STORED DATA:
▼

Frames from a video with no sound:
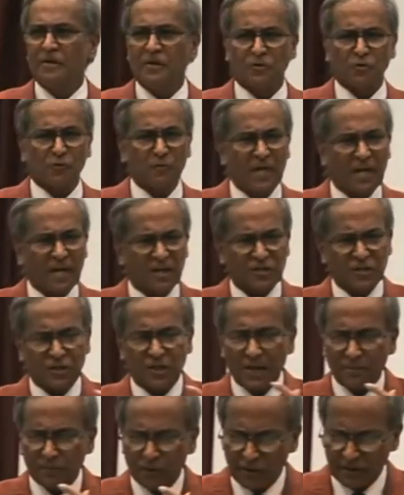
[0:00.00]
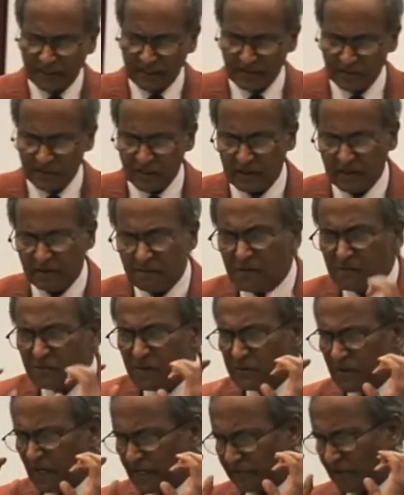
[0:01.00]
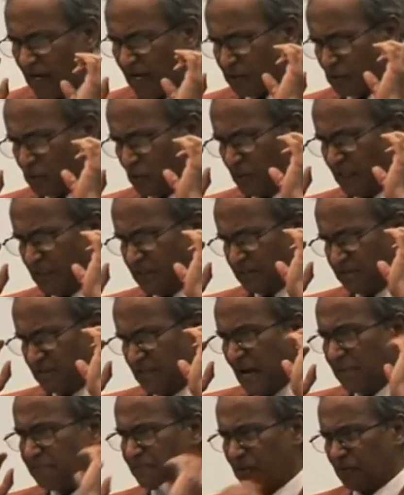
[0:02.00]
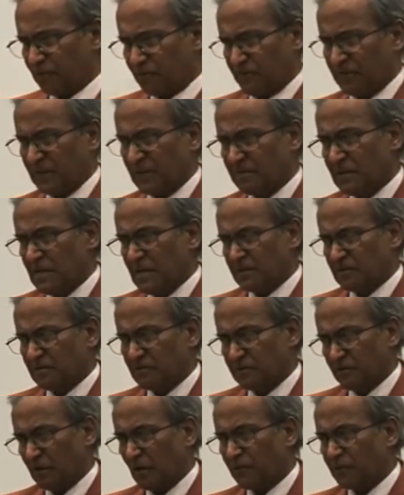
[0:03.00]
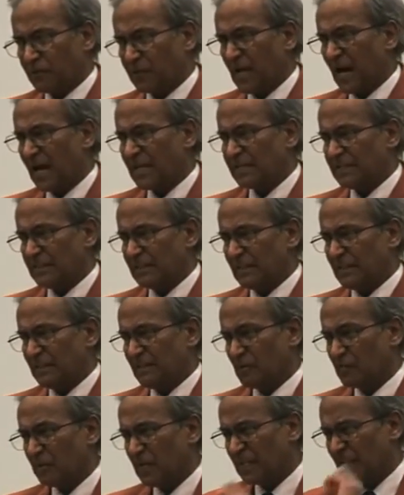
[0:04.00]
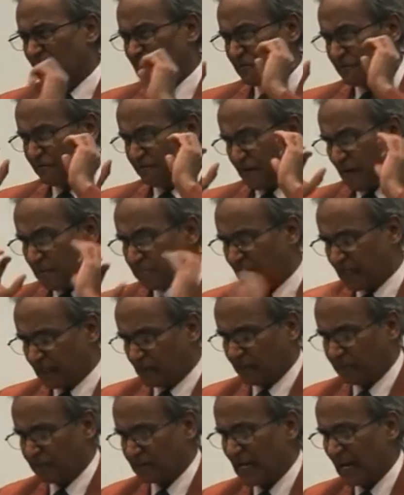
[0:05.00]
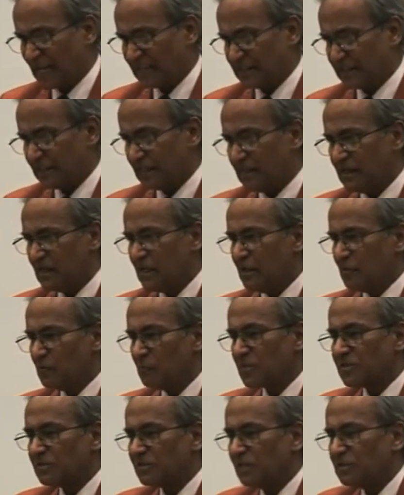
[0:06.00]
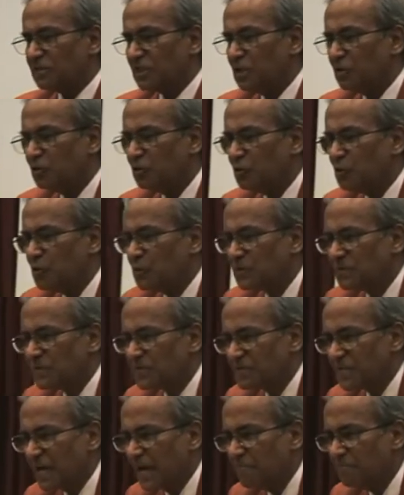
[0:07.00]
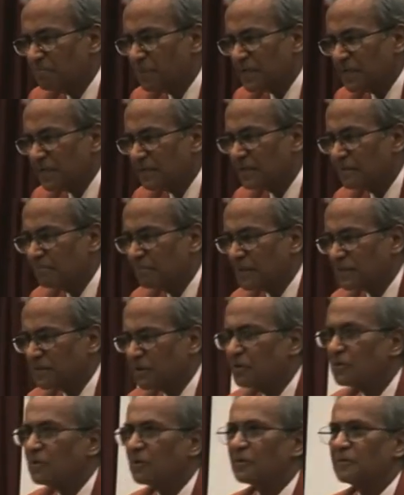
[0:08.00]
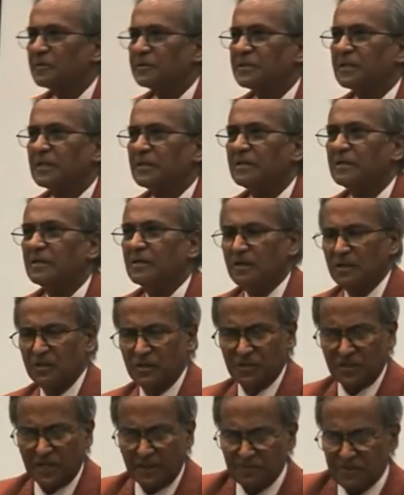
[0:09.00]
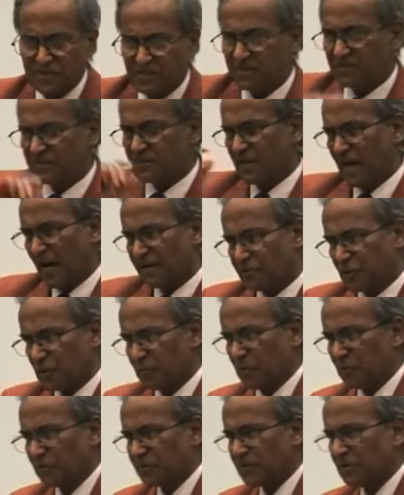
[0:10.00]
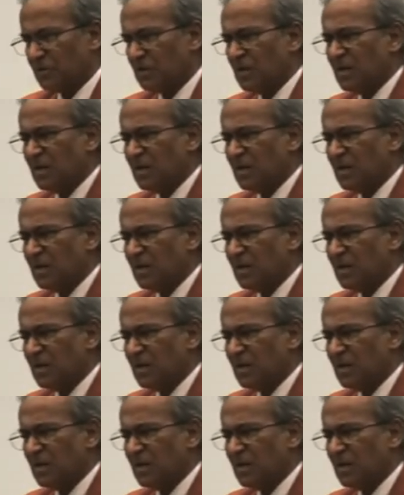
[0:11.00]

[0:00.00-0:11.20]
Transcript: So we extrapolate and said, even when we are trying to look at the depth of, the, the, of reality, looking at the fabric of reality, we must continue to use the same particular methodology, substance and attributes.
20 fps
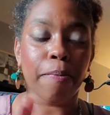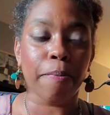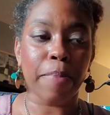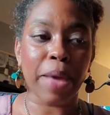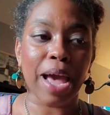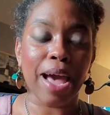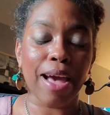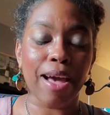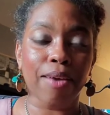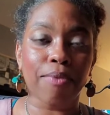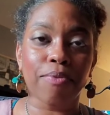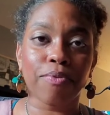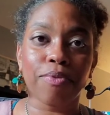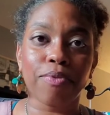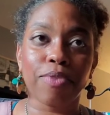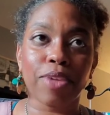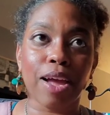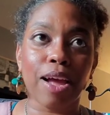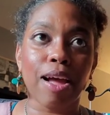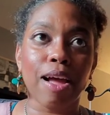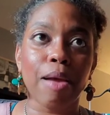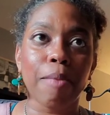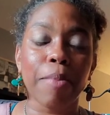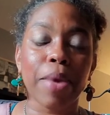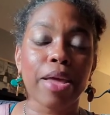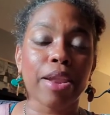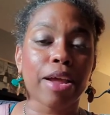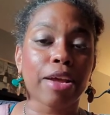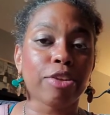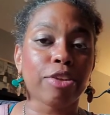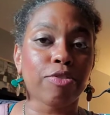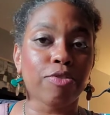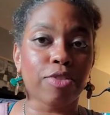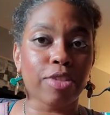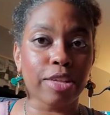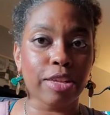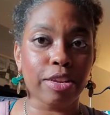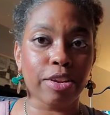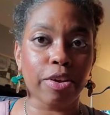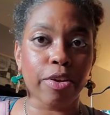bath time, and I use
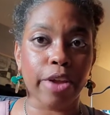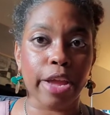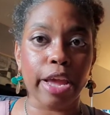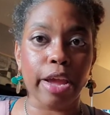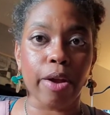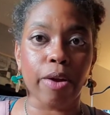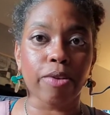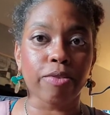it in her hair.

▲

WORK REQUEST: Each record above goes into the copy word for word; the pictures do not.

EXERCISE OUTPUT:
Frames from a video with no sound:
[0:00.00]
[0:01.00]
[0:02.00]
[0:03.00]
[0:04.00]
[0:05.00]
[0:06.00]
[0:07.00]
[0:08.00]
[0:09.00]
[0:10.00]
[0:11.00]

[0:00.00-0:11.20]
Transcript: So we extrapolate and said, even when we are trying to look at the depth of, the, the, of reality, looking at the fabric of reality, we must continue to use the same particular methodology, substance and attributes.
20 fps
bath time, and I use
it in her hair.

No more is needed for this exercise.